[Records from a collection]
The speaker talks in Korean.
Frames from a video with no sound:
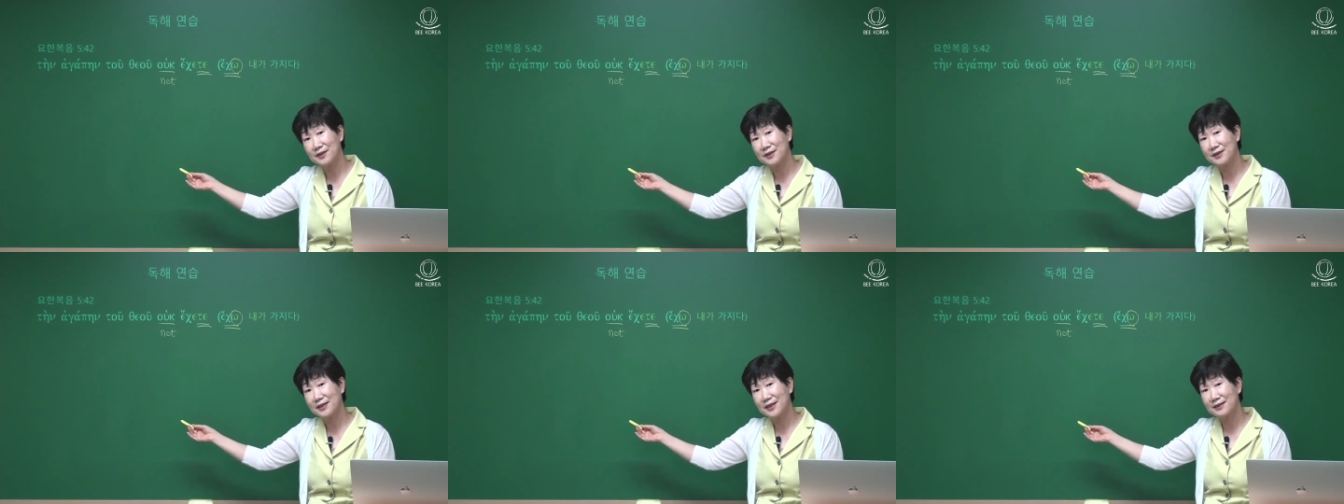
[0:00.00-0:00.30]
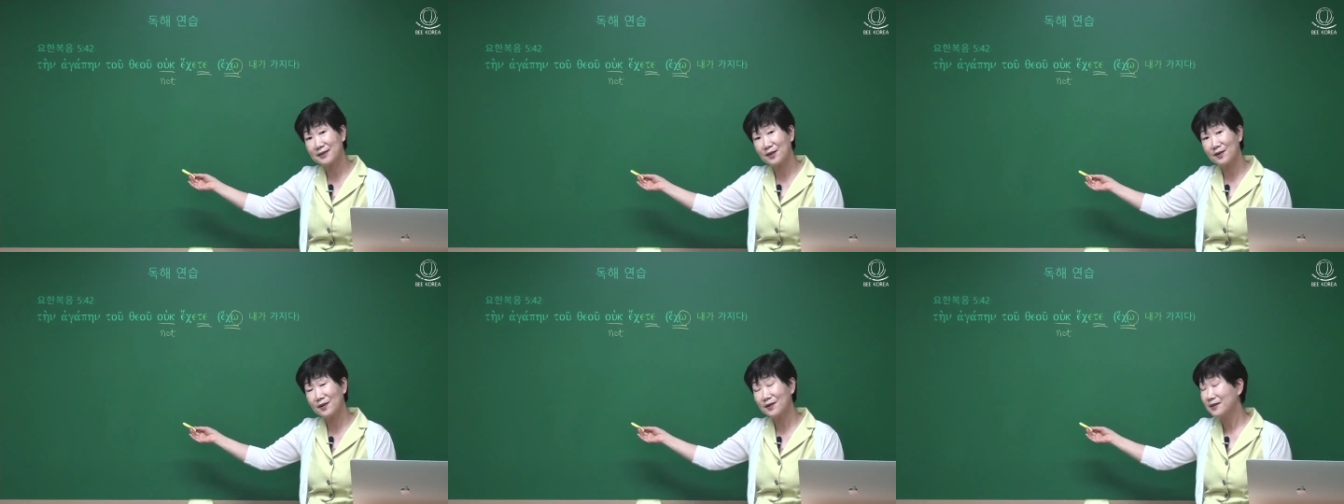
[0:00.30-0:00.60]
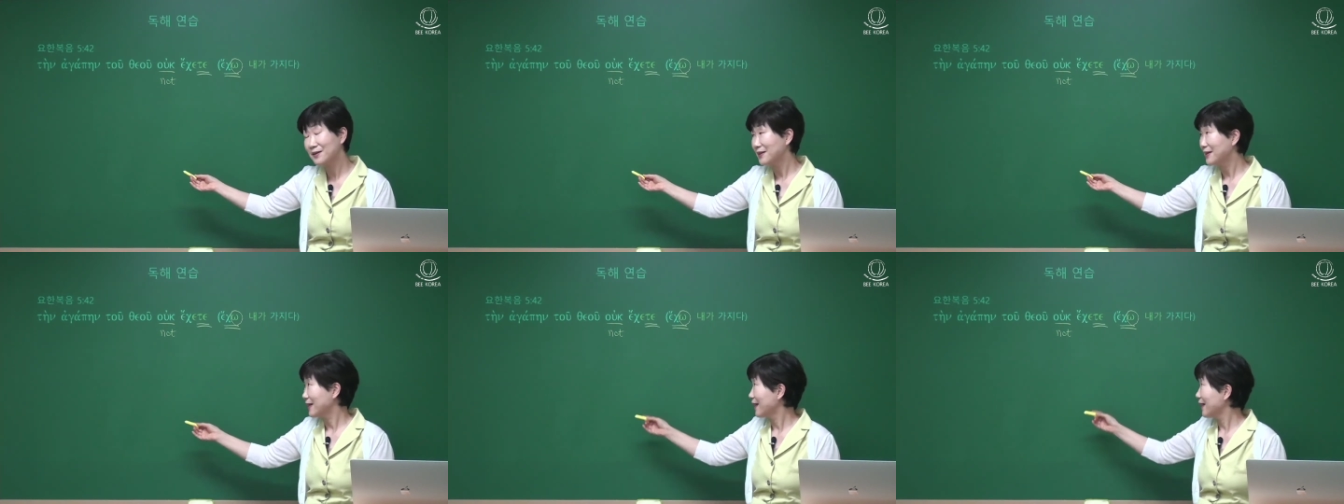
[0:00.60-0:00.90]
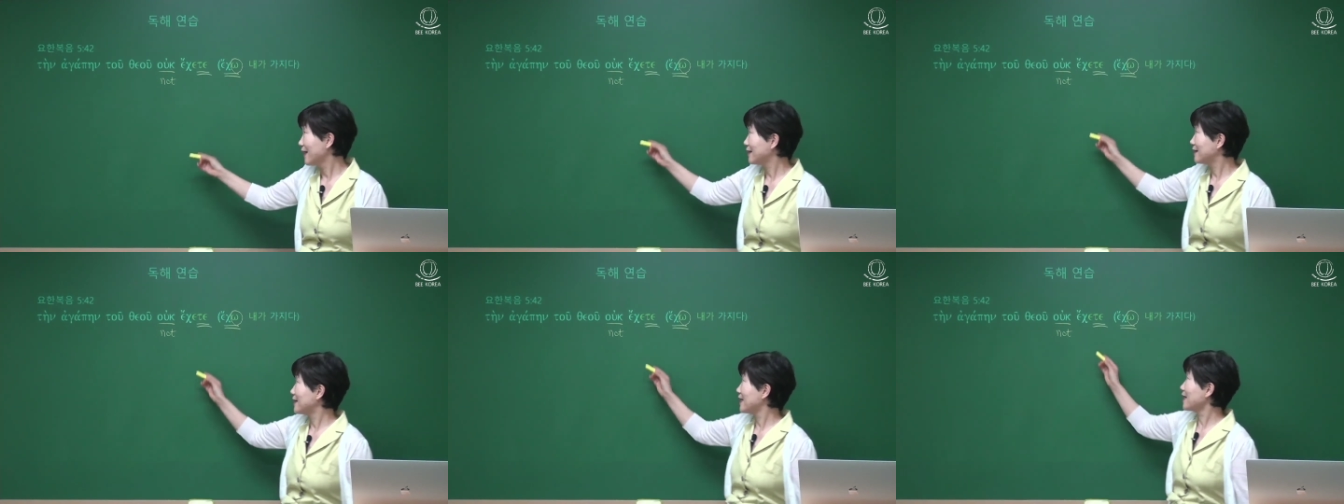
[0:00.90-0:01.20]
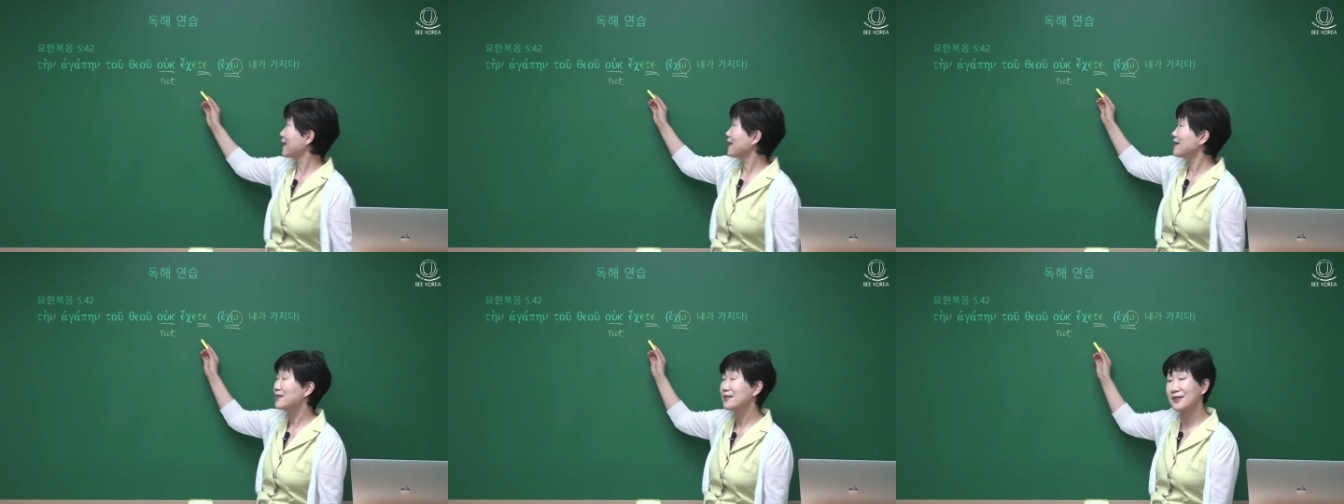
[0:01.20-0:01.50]
그래서
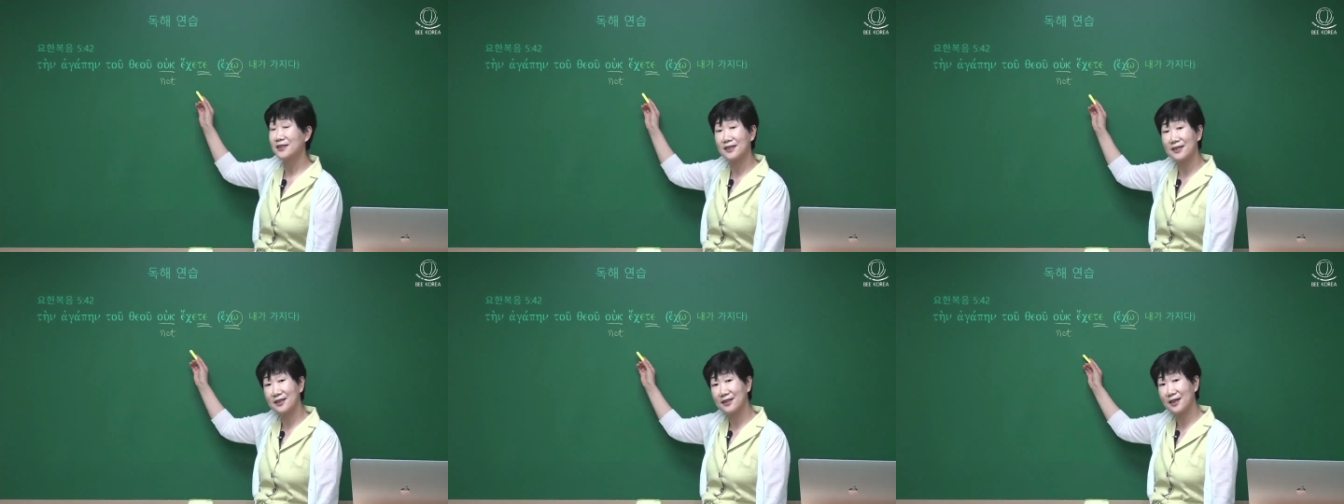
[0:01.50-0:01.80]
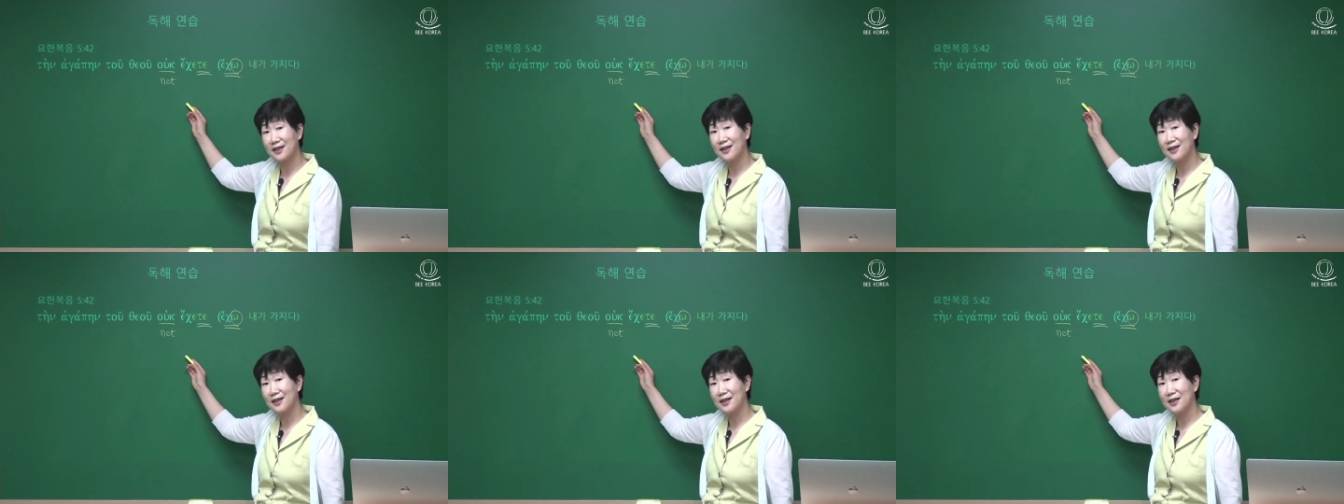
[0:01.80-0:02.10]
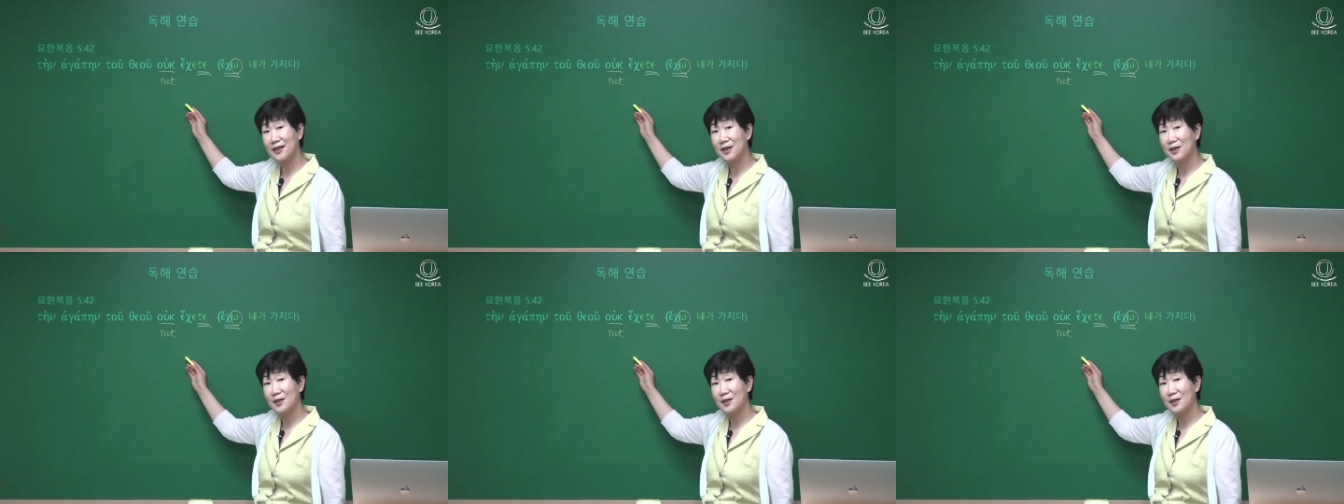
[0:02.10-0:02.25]
에테가 있으니까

## [REQUIRED WORK]
Can you quote exactly, and only, the lines from the one containing "[0:00.00-0:00.30]" through the last line of the records above, keeping both ends and leaving out any pictures?

## [SOLUTION TO THIS PROBLEM]
[0:00.00-0:00.30]
[0:00.30-0:00.60]
[0:00.60-0:00.90]
[0:00.90-0:01.20]
[0:01.20-0:01.50]
그래서
[0:01.50-0:01.80]
[0:01.80-0:02.10]
[0:02.10-0:02.25]
에테가 있으니까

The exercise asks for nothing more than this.